Cloudera recently announced a One Platform Initiative that aspires to make Apache Spark the default framework for processing analytics in Hadoop, ahead of MapReduce. Cloudera’s One Platform Initiative will focus on bolstering the security of Apache Spark, rendering Spark more scalable, enhancing management functionality and augmenting Spark Streaming, the Spark component that focuses on ingesting massive volumes of streaming data for use cases such as the internet of things. Cloudera’s efforts to improve the security of Apache Spark will focus on ensuring the encryption of data at rest as well as over the wire. Meanwhile, the initiative to improve the scalability of Apache Spark aims to render it scalable to as many as 10,000 nodes including enhanced ability to handle computational workloads by means of an integration with Intel’s Math Kernel Library. With respect to management, Cloudera plans to deepen Spark’s integration with YARN by creating metrics that provide insight into resource utilization as well as improvements to multi-tenant performance. Regarding Spark Streaming, Cloudera plans to render Spark Streaming more broadly available to business users via the addition of SQL semantics and the ability to support 80% of common streaming workloads.
Cloudera’s larger goal is to enhance the enterprise-readiness of Apache Spark with a view to promoting it as a viable alternative to MapReduce. All of Cloudera’s enhancements to Spark will be contributed to the Apache Spark open source project. That said, Cloudera’s leadership in stewarding the acceleration of the enterprise-readiness of Apache Spark as a MapReduce alternative promises to position it strongly as the undisputed market share and thought leader in the Hadoop distribution space, particularly given the range of its intended contributions to Spark and the depth of its vision for subsequent Spark enhancements in forthcoming months.
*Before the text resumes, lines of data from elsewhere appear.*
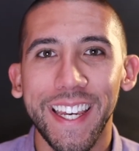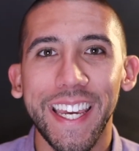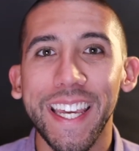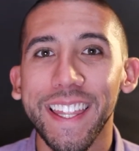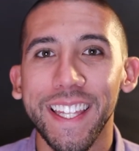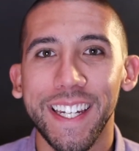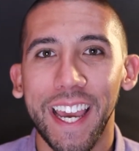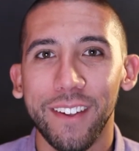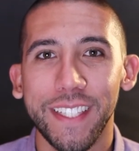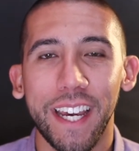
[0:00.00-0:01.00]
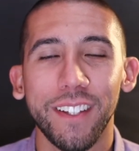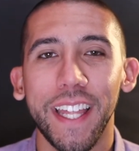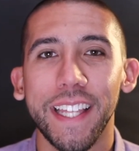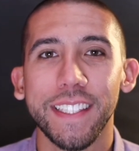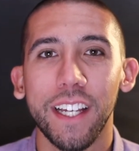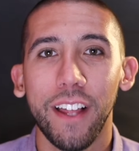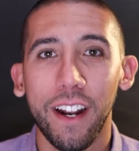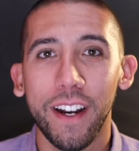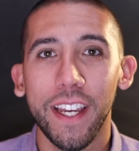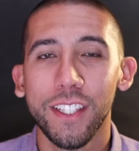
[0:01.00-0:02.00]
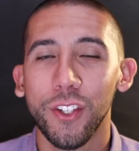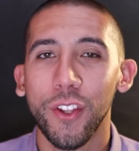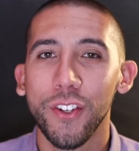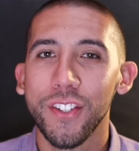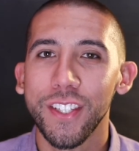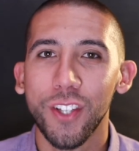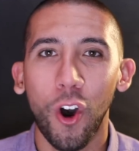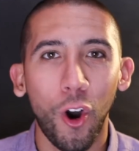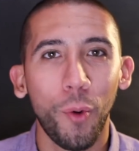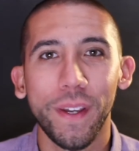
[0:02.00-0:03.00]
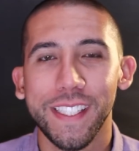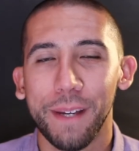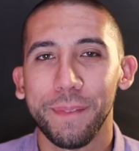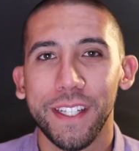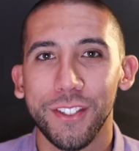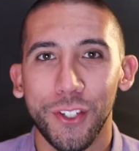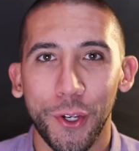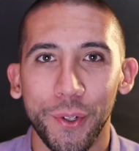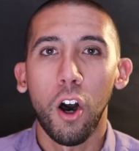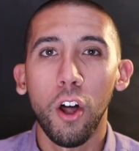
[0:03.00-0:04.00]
in the downtown Lansdale area, so there's always something to do.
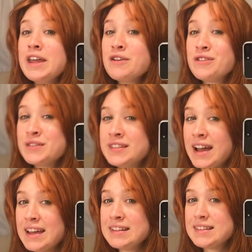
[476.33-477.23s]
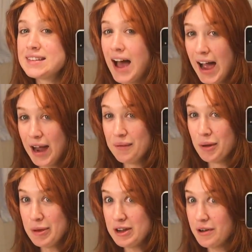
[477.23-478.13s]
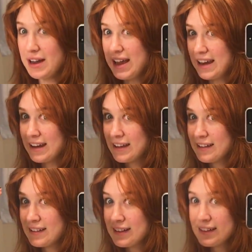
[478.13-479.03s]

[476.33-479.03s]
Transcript: in a few seconds, I will be green.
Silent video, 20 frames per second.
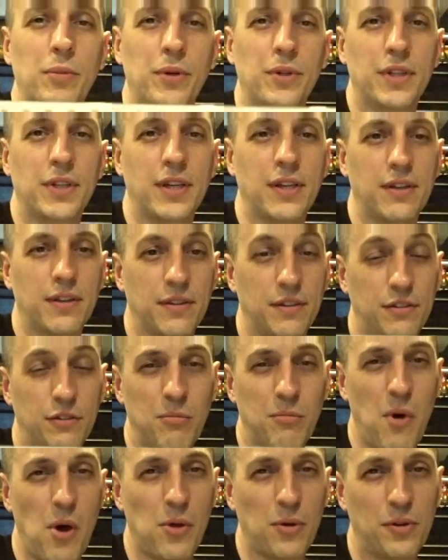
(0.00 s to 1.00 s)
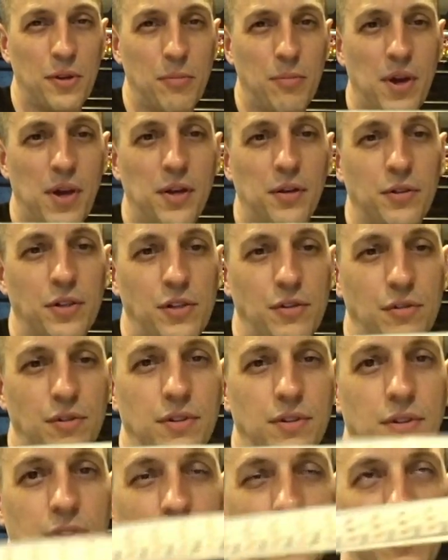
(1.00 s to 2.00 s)
building, the smaller the better you
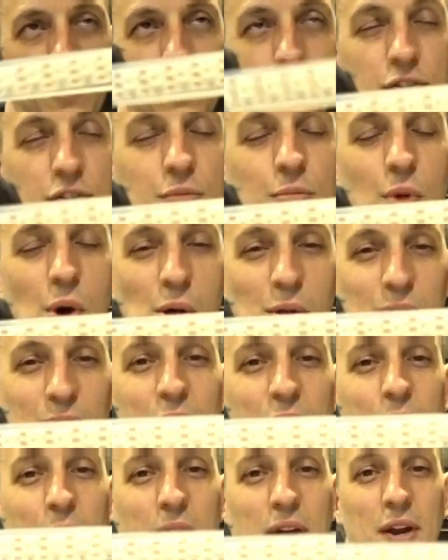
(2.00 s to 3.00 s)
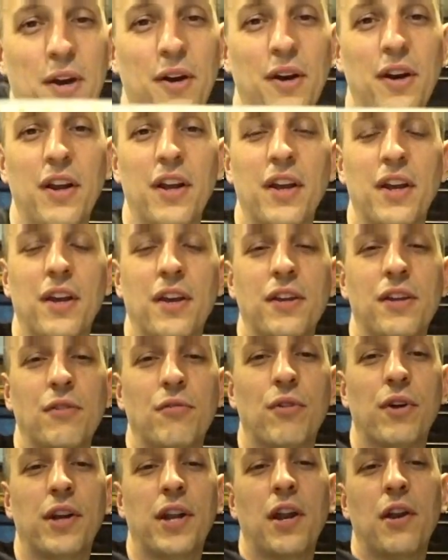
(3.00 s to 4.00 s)
the smaller the better. You
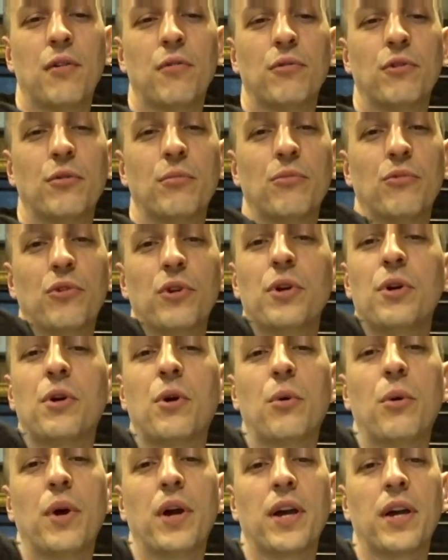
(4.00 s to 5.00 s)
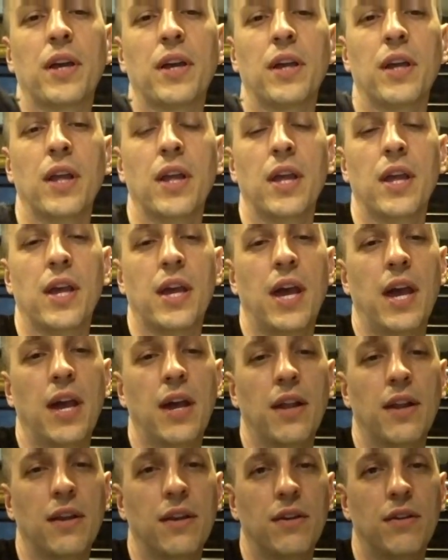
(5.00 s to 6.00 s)
run out of room real quick
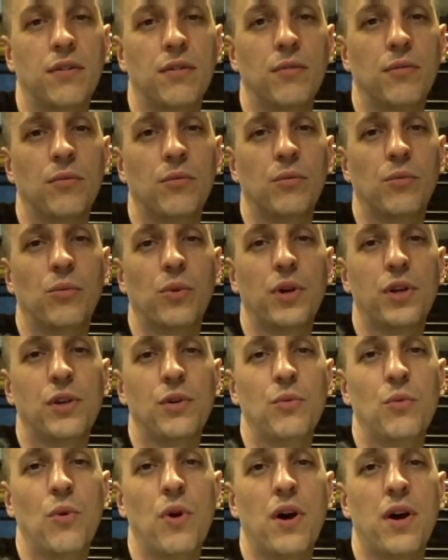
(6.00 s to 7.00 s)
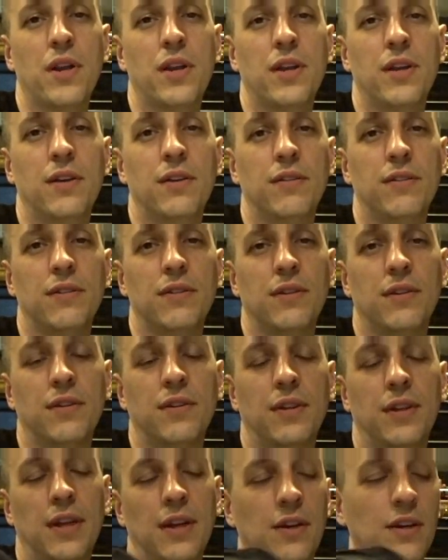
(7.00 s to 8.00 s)
and what you want is,
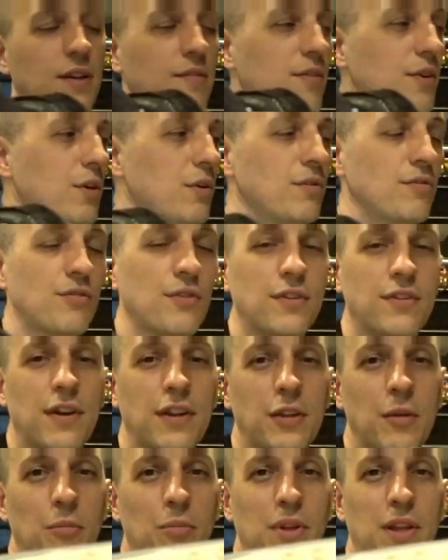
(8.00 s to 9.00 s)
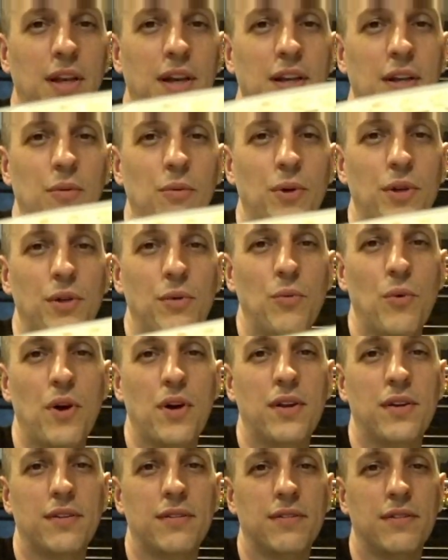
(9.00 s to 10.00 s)
and that even goes for inside the blade, and what you
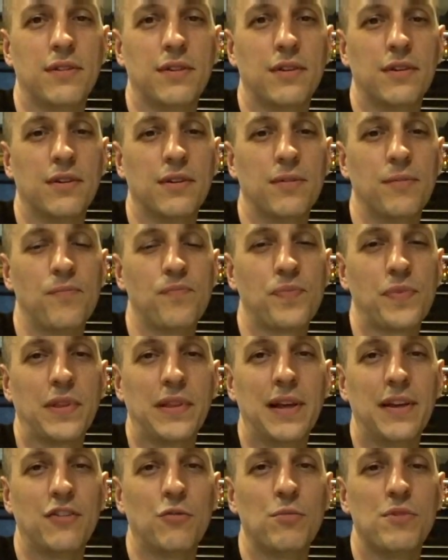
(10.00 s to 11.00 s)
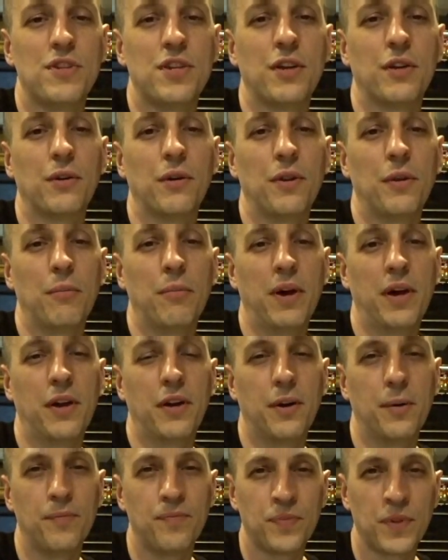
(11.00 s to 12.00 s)
want is the less material the
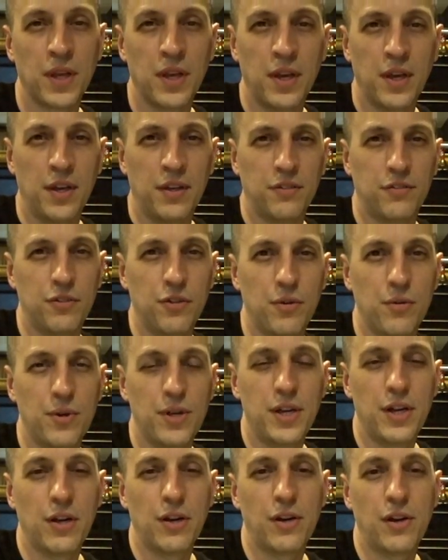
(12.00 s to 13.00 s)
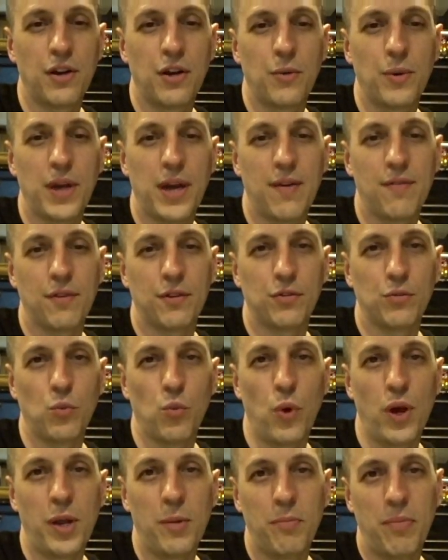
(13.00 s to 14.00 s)
better. So here, you know, we have this
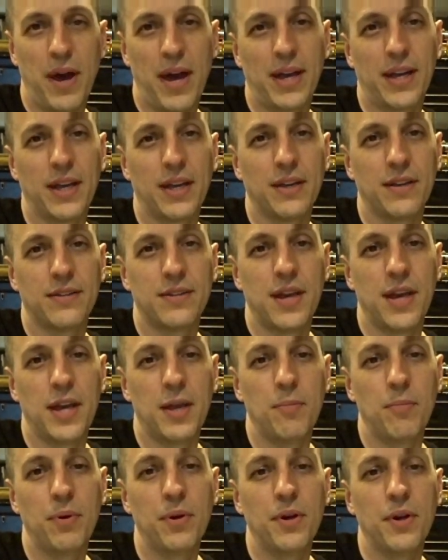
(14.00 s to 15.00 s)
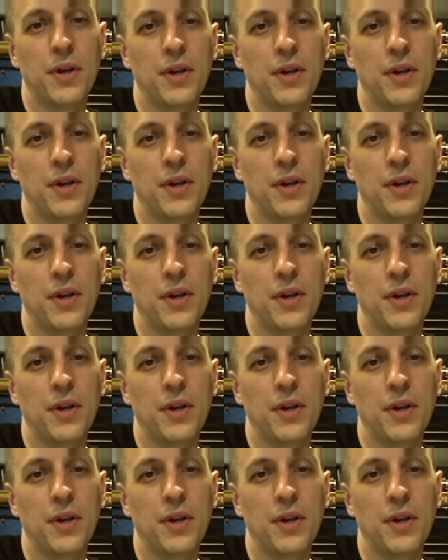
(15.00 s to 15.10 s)
white backing tape,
Advance/Newhouse has decided to acquire big data analytics company 1010data for $500M. 1010data facilitates big data discovery and data sharing by means of a spreadsheet-like interface. The platform boasts predictive analytics, reporting and visualization as well as solutions for data sharing and monetization. The 1010data management team will lead the company but the new capital will be used to accelerate product development and expand sales operations. The 1010 platform gained initial traction in the financial services industry but has subsequently expanded to a customer roster of over 750 companies that also include retail, gaming, telecommunication and manufacturing. 1010data’s acquisition by Advance/Newhouse illustrates the vitality of market interest in big data discovery and data visualization solutions. Advance/Newhouse solutions is the parent company of Conde Nast magazines and Bright House Networks.